Data items

■ ■ ■ ■ ■

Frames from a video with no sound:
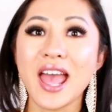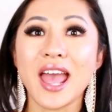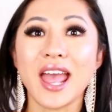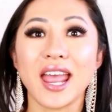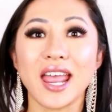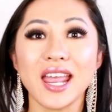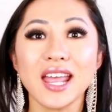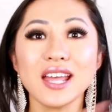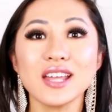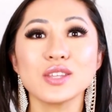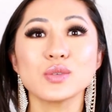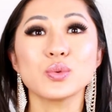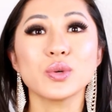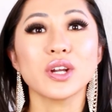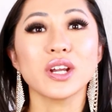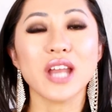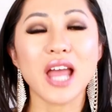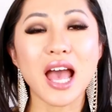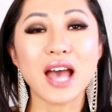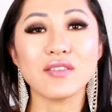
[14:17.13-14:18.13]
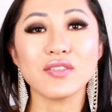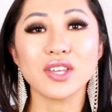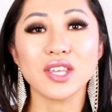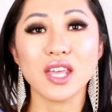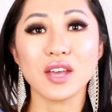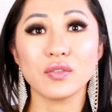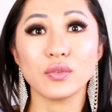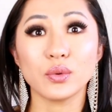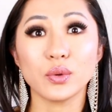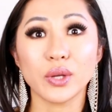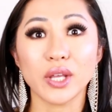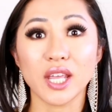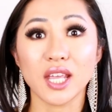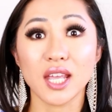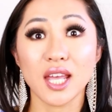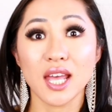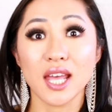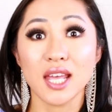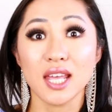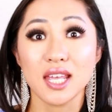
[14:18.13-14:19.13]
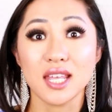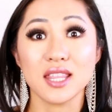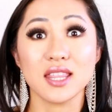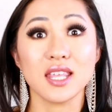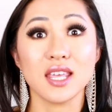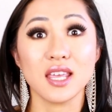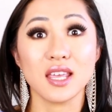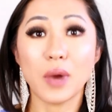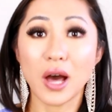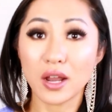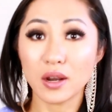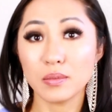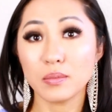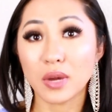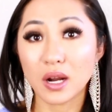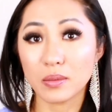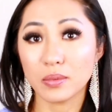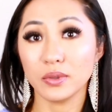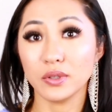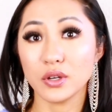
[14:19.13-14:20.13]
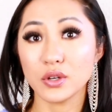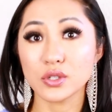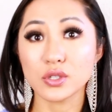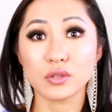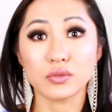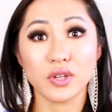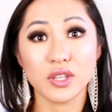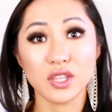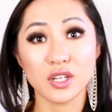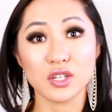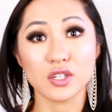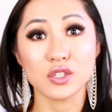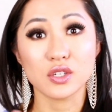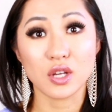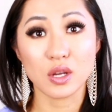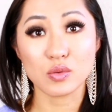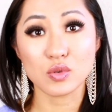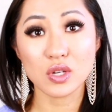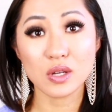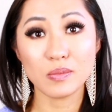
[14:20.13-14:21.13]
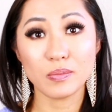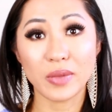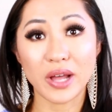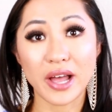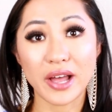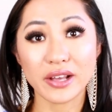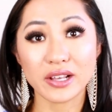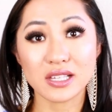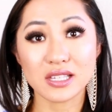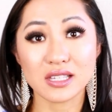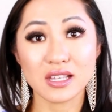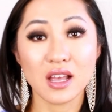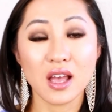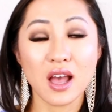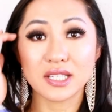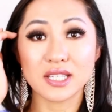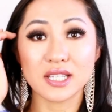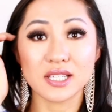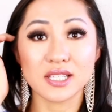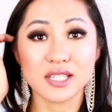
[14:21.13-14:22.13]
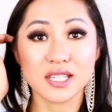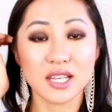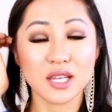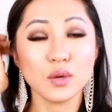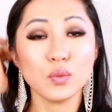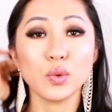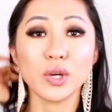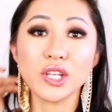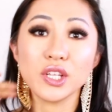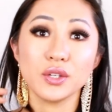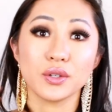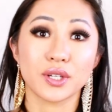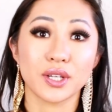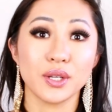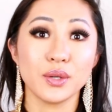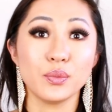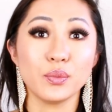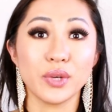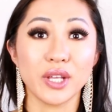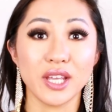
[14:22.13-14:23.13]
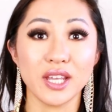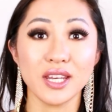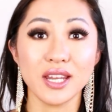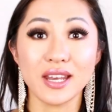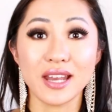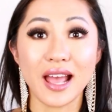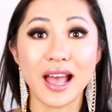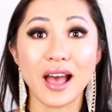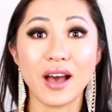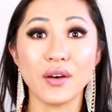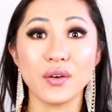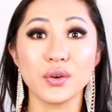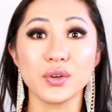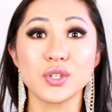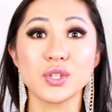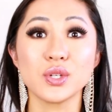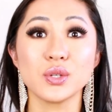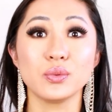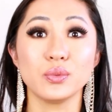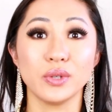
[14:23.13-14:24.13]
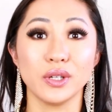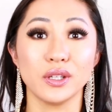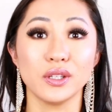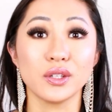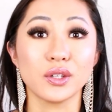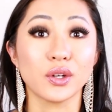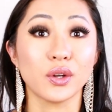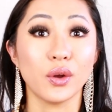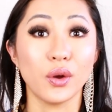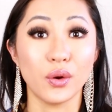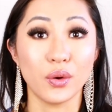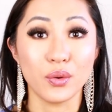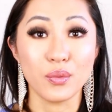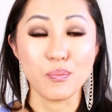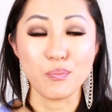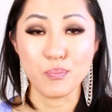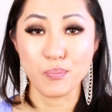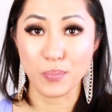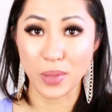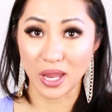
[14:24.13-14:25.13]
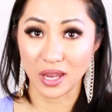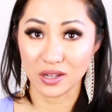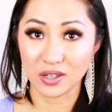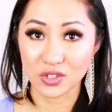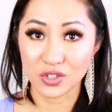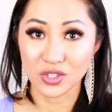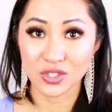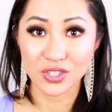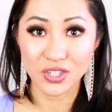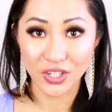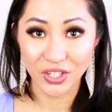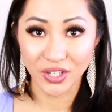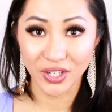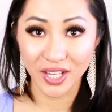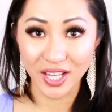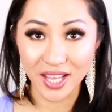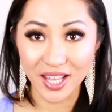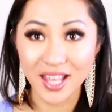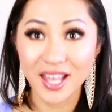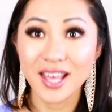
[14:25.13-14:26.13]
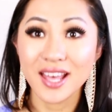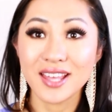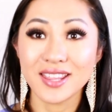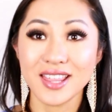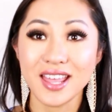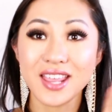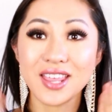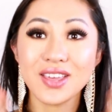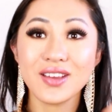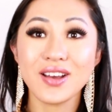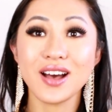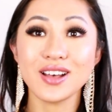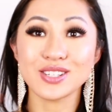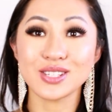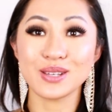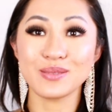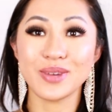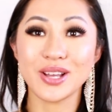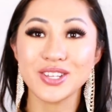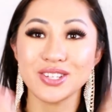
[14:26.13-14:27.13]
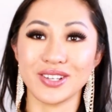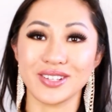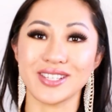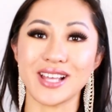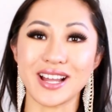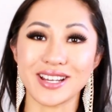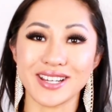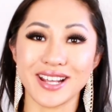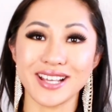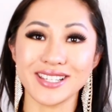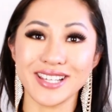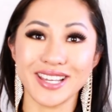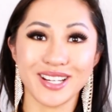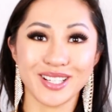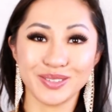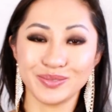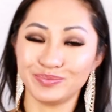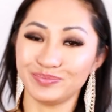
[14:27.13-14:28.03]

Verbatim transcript: And we're going to have a giveaway in the bottom bar below. So read the description box to see what you can win and how to win your own Banish starter kit. Thank you all so much. I'll talk to you guys later.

■ ■ ■ ■ ■

# WHAT TO DO:
Quote exactly, and only, the lines from the one containing "[14:24.13-14:25.13]" through the last line of the records above, both included; leave out any pictures.

# REPLY TO THE TASK:
[14:24.13-14:25.13]
[14:25.13-14:26.13]
[14:26.13-14:27.13]
[14:27.13-14:28.03]

Verbatim transcript: And we're going to have a giveaway in the bottom bar below. So read the description box to see what you can win and how to win your own Banish starter kit. Thank you all so much. I'll talk to you guys later.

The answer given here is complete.